We described the second ADCA family with a heterozygous GRID2 mutation in the present study. To date, a heterozygous GRID2 variant has only been described in sporadic cases outside the first family10. Interestingly, our family had the same mutation of GRID2 as that in the first family10. Therefore, we could state that our family was the second family with a heterozygous p.Leu656Val GRID2 mutation. GRID2 encodes the GluRD2 protein, which generally comprises extracellular domains (S1 and S2), transmembrane segments (M1, M3, and M4), and linkers (S1M1, M3S2, and S2M4)15,16. The p.Leu656Val mutation in the two families existed in the M3S2 linker. Furthermore, according to an earlier report10, three missense mutations (p.Ala654Thr, p.Ala654Asp, and p.Leu656Val) near the M3S2 linker cause cerebellar ataxia. Additionally, seven-point variants (p.Trp18Arg, p.Thr282Met, p.Arg304*, p.Thr330Met, p.Ala654Thr, p.Ala654Asp, and p.Leu656Val) have been reported to be heterozygous GRID2 variants in five reports to date (Table 2)10,17,18,19,20. Heterozygous missense mutations could lead to a GRID2 loss of function, which would be expected due to the recessive inheritance pattern. Three missense mutations (p. Ala654Thr, p.Ala654Asp, and p.Leu656Val) and one nonsense variant (p.Arg304*) were not registered in gnomAD21. Moreover, three missense variants (p.Trp18Arg, p.Thr282Met, and p.Thr330Met) were registered in gnomAD. According to these results and the ACMG guidelines, p.Trg18Arg, p.Thr282Met, p.Arg304*, and p.Thr330Met are classified as “likely benign”, “uncertain significance”, “pathogenic”, and “likely benign”.

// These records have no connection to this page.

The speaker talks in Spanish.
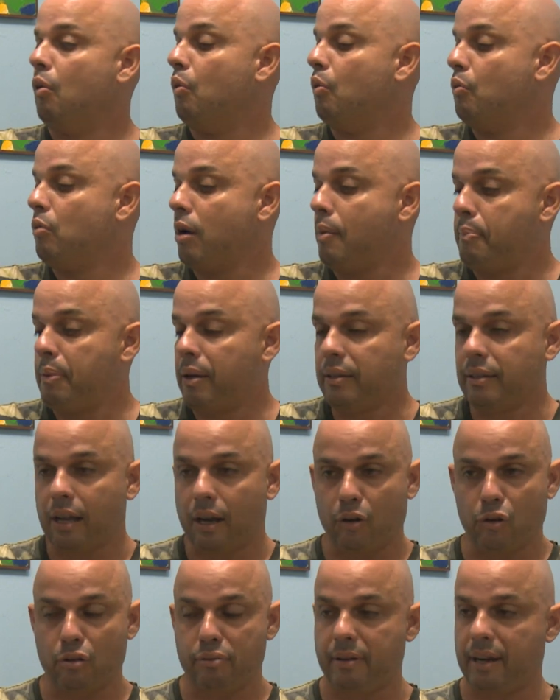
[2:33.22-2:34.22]
un
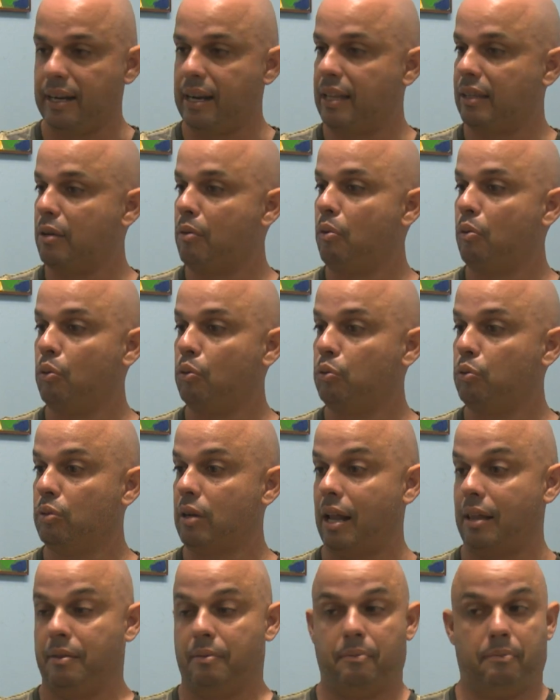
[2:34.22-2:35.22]
espectáculo recreativo
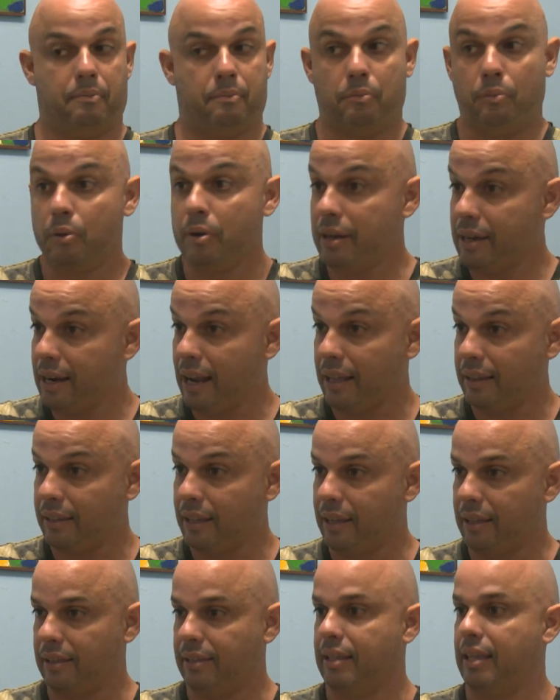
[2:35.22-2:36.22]
cultural muy
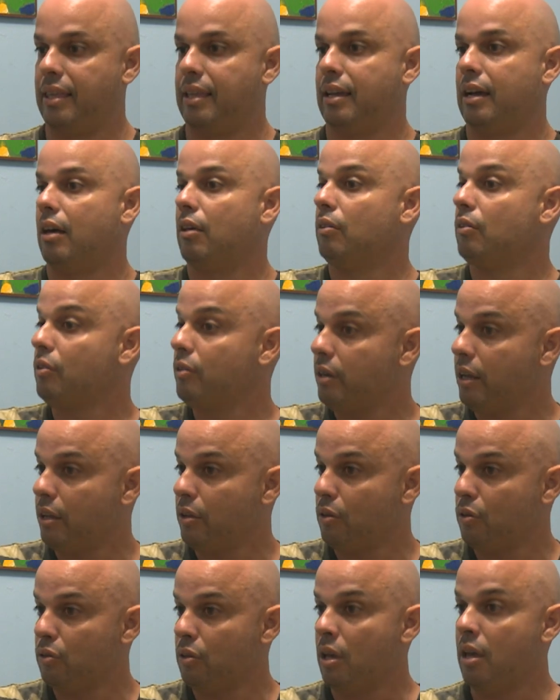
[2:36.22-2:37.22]
grande dedicado a los
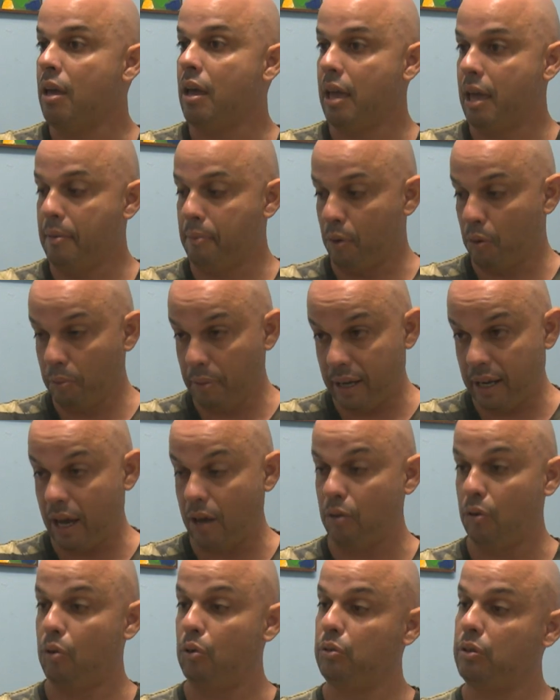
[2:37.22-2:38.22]
niños
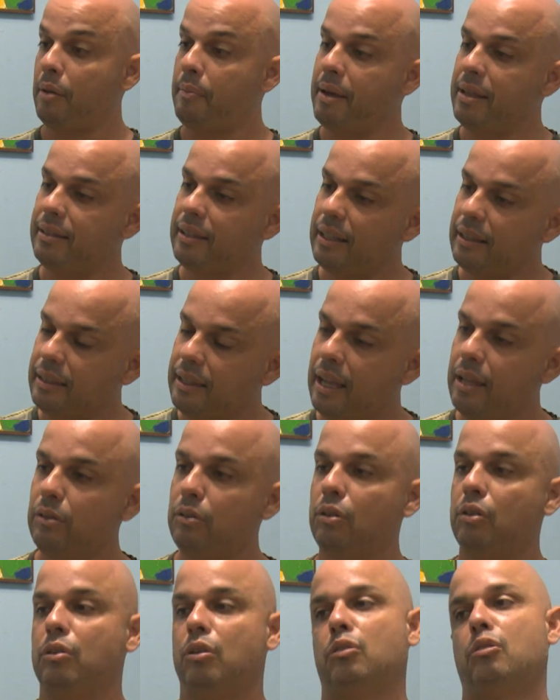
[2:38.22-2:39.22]
ubicado justamente
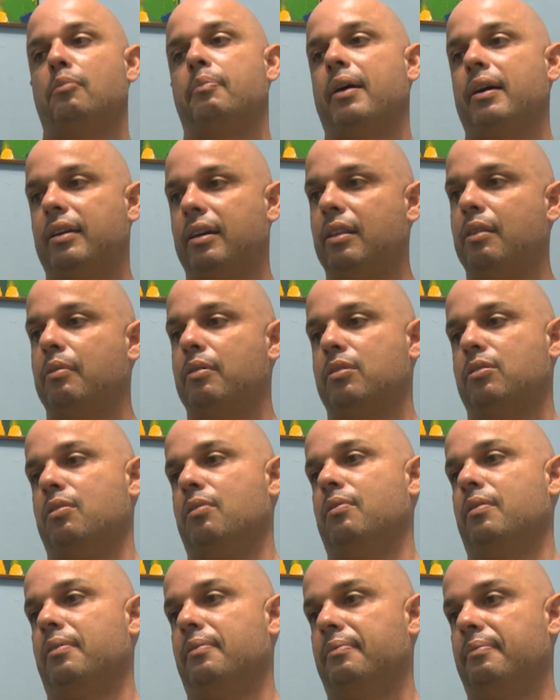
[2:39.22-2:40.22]
dentro de nuestro parque de
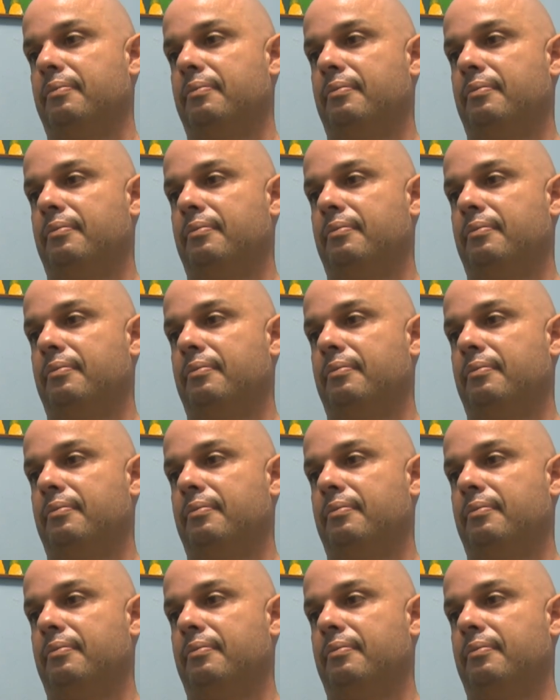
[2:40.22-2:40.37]
diversiones.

Table 2 Reported heterozygous and homozygous variants in GRID2.

Thus, the GRID2 mutation of p.Leu656Val would be considered pathogenic. However, the causes of the differences in severity, including ataxia, cognitive impairment, and hearing loss, between the first family and the present remain unknown. The present family exhibited only cerebellar ataxia, which indicated a phenotype of pure cerebellar ataxia. However, some patients in the first ADCA family showed cognitive impairment and hearing loss, indicating intrafamilial clinical variability (Table 1). We only know that the disease duration and severity change in parallel.

In summary, we identified the second ADCA family with the heterozygous mutation (NM001510.4: c.1966C>G, p.Leu656Val) in the GRID2 gene; this variant was found in an Algerian family using whole-exome analysis. We should screen for GRID2 variants in the case of families with pure cerebellar ataxia in ADCA. Further studies are required to elucidate the genotype-phenotype correlation in GRID2-related ataxias.